The man there told me that their night rate was about double their daylight rate. "Fine," I told him. Let's make an appointment for your earliest day-rate time. Just come out in the morning. I'll still be here." I then went back to the half-buried van and made myself comfortable, drinking beer and watching a movie on my DVD player before finally calling it a night and hitting the hay.

And at 0730 in the AM, I got a wake-up call as Lagniappe alerted on an approaching vehicle, letting me know that the tow truck was on scene. Five minutes later, I was back on my way down the beach towards town again, having paid out about what I'd have spent on a night in a (cheap) motel room for the extrication. And the tow-truck driver had let me know that beach-driving is typically done successfully only by people with four-wheel-drive vehicles, lest I be tempted to give it another whack.

Ah well... I'm lighter in the wallet because I didn't think but at least I got to fall asleep under the stars to the sound of the ocean and Lagniappe got to chase seagulls all over the place for a while. Motel Six has got nothing on that.

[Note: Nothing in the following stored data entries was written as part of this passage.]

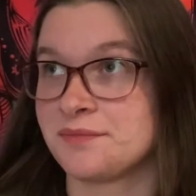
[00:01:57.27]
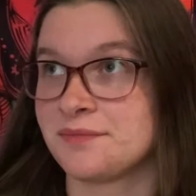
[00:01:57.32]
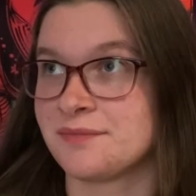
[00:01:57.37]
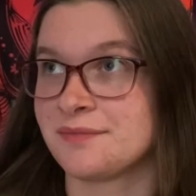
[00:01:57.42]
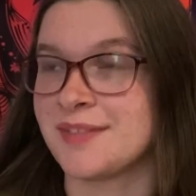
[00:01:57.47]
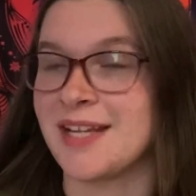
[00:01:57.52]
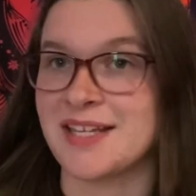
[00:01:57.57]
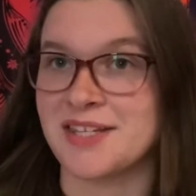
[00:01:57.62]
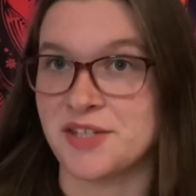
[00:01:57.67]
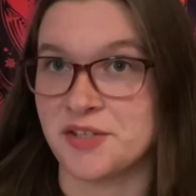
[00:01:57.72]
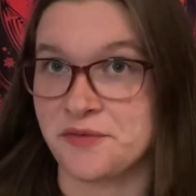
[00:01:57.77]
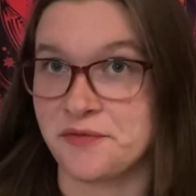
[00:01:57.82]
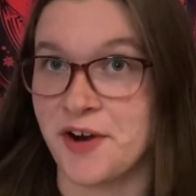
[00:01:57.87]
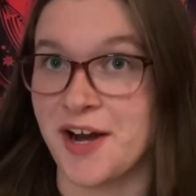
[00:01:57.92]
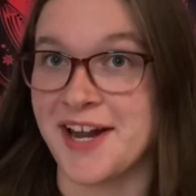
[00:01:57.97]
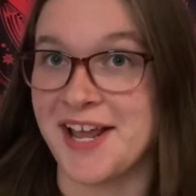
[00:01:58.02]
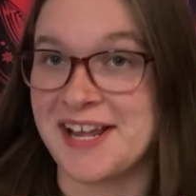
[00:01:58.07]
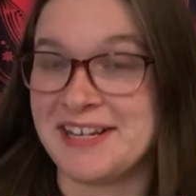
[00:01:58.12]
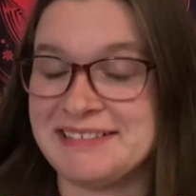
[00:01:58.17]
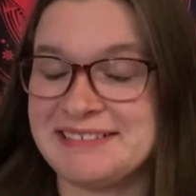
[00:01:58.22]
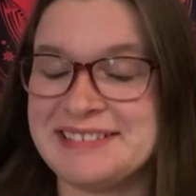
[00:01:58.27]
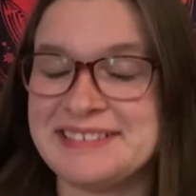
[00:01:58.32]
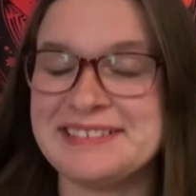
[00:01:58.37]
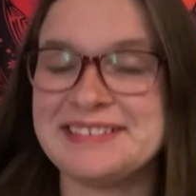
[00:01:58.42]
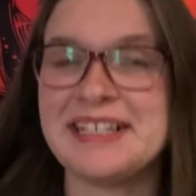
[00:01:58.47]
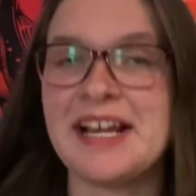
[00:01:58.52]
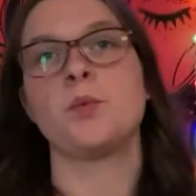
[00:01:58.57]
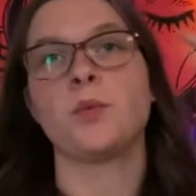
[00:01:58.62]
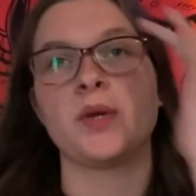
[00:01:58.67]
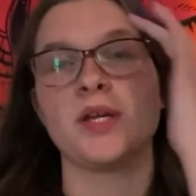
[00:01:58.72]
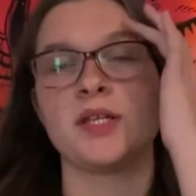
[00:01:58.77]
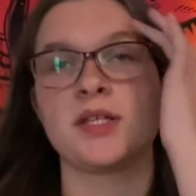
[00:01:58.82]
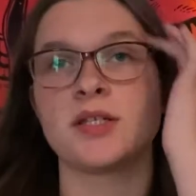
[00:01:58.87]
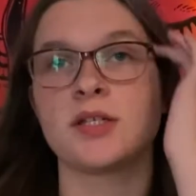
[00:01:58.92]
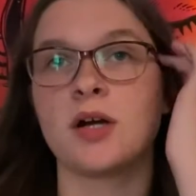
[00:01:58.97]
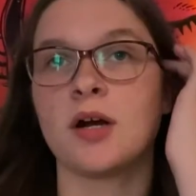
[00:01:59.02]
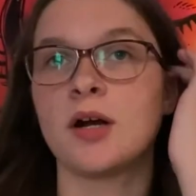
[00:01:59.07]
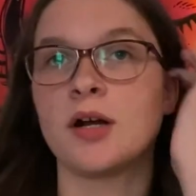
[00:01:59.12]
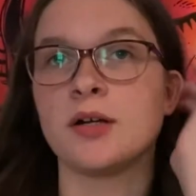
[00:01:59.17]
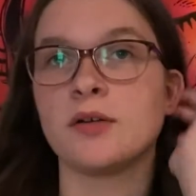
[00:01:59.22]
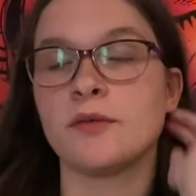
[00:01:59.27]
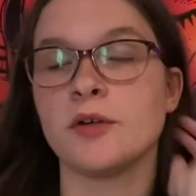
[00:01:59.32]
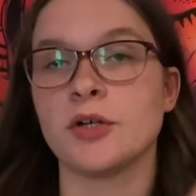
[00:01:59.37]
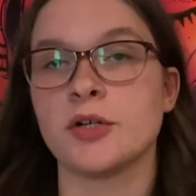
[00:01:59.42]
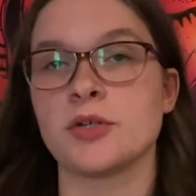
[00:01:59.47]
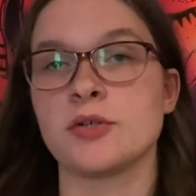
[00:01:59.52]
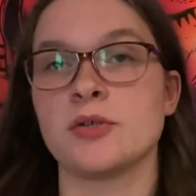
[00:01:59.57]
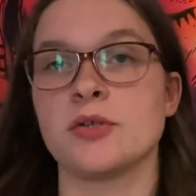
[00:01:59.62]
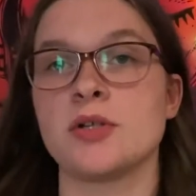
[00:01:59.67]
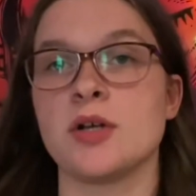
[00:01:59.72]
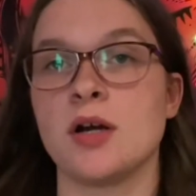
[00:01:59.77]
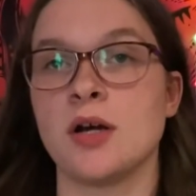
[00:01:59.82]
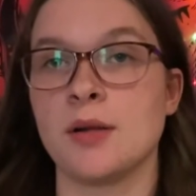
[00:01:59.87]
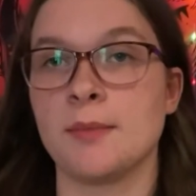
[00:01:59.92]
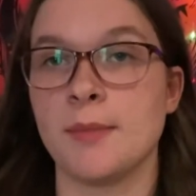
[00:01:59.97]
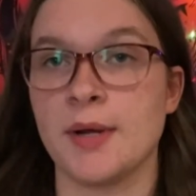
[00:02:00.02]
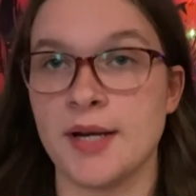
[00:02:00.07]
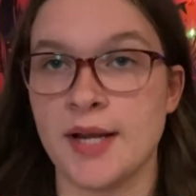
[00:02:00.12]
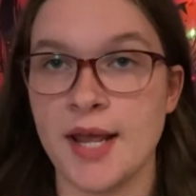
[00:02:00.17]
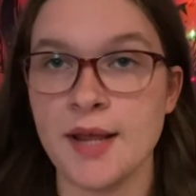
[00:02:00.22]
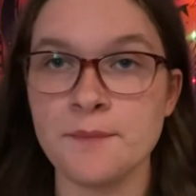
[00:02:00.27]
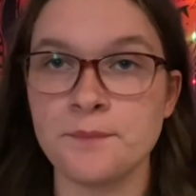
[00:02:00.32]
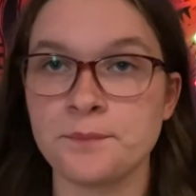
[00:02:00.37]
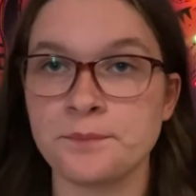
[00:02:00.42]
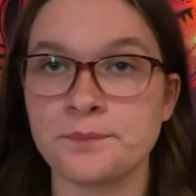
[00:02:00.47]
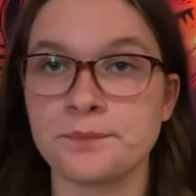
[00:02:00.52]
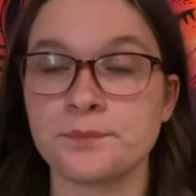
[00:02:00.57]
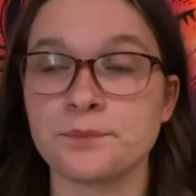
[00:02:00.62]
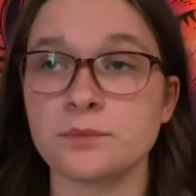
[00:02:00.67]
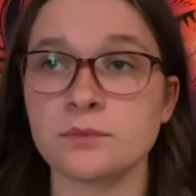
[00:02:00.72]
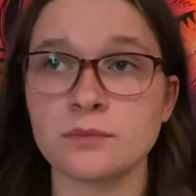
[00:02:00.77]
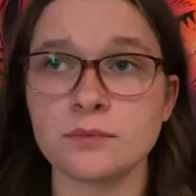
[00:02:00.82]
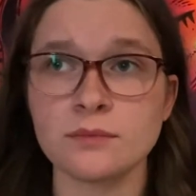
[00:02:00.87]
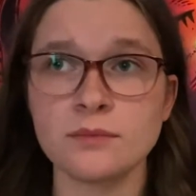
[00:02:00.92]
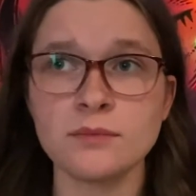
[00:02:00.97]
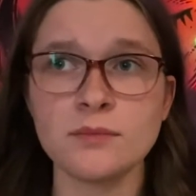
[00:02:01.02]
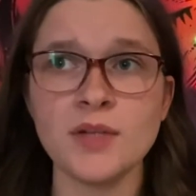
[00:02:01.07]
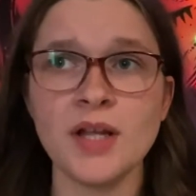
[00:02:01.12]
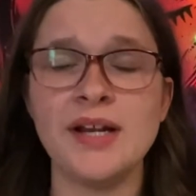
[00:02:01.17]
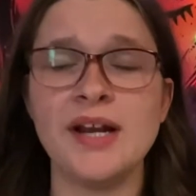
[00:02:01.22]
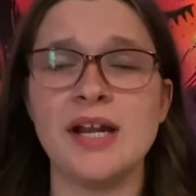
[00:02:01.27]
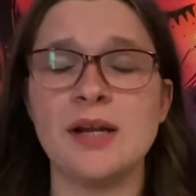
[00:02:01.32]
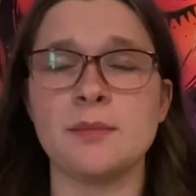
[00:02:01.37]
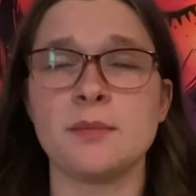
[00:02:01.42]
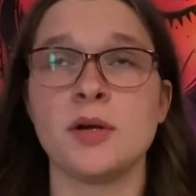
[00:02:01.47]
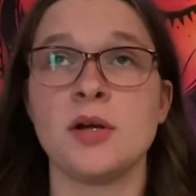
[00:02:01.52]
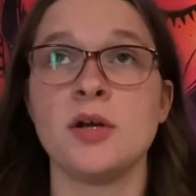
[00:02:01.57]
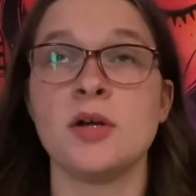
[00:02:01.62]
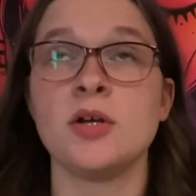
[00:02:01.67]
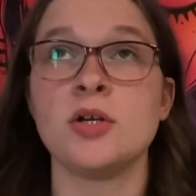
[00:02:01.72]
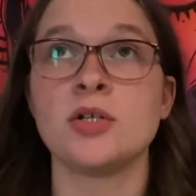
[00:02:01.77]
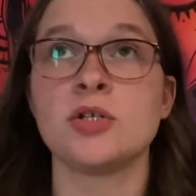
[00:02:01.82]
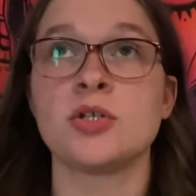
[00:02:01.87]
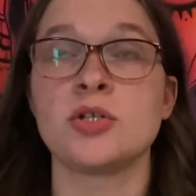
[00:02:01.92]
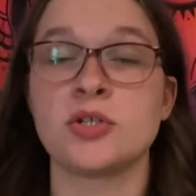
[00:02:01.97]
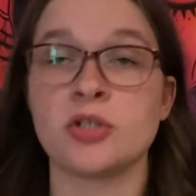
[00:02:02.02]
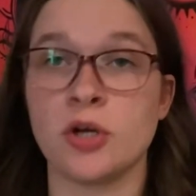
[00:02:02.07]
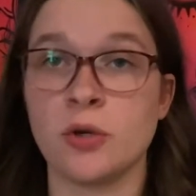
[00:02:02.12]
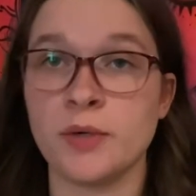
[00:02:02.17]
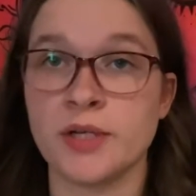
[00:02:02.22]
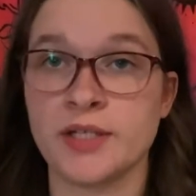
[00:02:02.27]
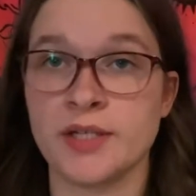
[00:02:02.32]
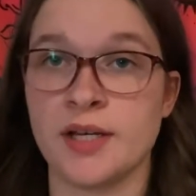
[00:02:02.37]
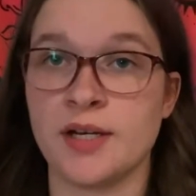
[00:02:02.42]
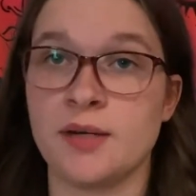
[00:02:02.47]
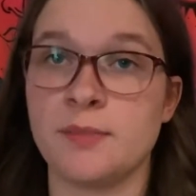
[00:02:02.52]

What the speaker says: Yes, it's Friday. We start rehearsals on Monday, and I am so excited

  1. Yes, getting stuck wasn't the brightest move.. But, spending the night stargazing and listening to the waves just makes me jealous.. :)

  2. i was always too cheap to buy 4x4s until one after noon in the middle of the Mojave Desert. Stuck in a dry wash 45 miles east of Barstow Ca with two little kids, I spent three hours digging out. We had food/water enough for three days, but still, my kids were pretty scared.

    A Bronco, a jeep and a new pick-up later, all have been 4x4. I use em too. And not in the snow.

    Although a warm dog, a cold beer good entertainment on the beach doesn't sound like too bad of a way to spend the evening.

  3. Glad to hear that you made the best out of a not-so-good situation!

  4. This time we got real sneaux on Long Island (as distinguished from snow). I do not wish to denigrate our town Superintendent of Highways, for he has done some much appreciated favors and made some very helpful accommodations in the past, and he still has my vote if he runs for re-election. But there is a big difference in the management of a few inches of snow, and over a foot of sneaux like that which has now been dumped upon us.

    In their zeal to keep the roads plowed, including the residential side streets such as the one upon which my residence is situated, the contract plowmen push all of the sneaux to the side of the streets, right up where my wife and I just shoveled out our driveway. If there had only been 3 or 4 or 5 or 6 inches of snow, it wouldn't be so bad because the car can go right over it and onto the clear, plowed street.

    But, with the approximately 16 inches of sneaux we got here (and they got far more a few miles eastward), it actually blocks us from exiting our driveways.

    And that wouldn't be so bad, except that they pile up all of the sneaux in front of the drainage culvert. So when it melts, the liquid H2O has nowhere to go, and freezes in a vast sheet of ice in the intersection of the street. The safety issues are obvious.

    Out where my parents live, they are a bit more accustomed to this quantity of sneaux. They know when to plow it, when and where to pile it, and when to leave it alone.

    And last winter, when I went to visit my parents, my mother's cousin was in. She lives in Michigan, and understands sneaux accordingly.

  5. LOL...this cracked me up!!! :) I could picture you out there pushing that thing, trying to get it to move and it just laughing at you while it sank further in the sand!! lol. :) Ah least you got to enjoy the beach!

    We have a snowstorm moving in tonight thru Friday. A real bad one - rain then ice then snow....and I am supposed to leave on Wednesday for my parents' place!!! eek!!

  6. fatfred1:09 PM

    In the 1960's I used to take a long chain to the beach in the trunk of my old large Chrysler sedan. I would pull out tourists in vehicles who had pulled over on the shoulder some times in sight of the soft sand warning signs. Most would give a 10 to 20 dollar tip. I quit when I was warned about liability by a friend in law enforcement. He showed me lawsuit where a service station owner was hit with a 25k judgement in a suit for non major damage to a tourists car. The price of garage liability is high when you do towing.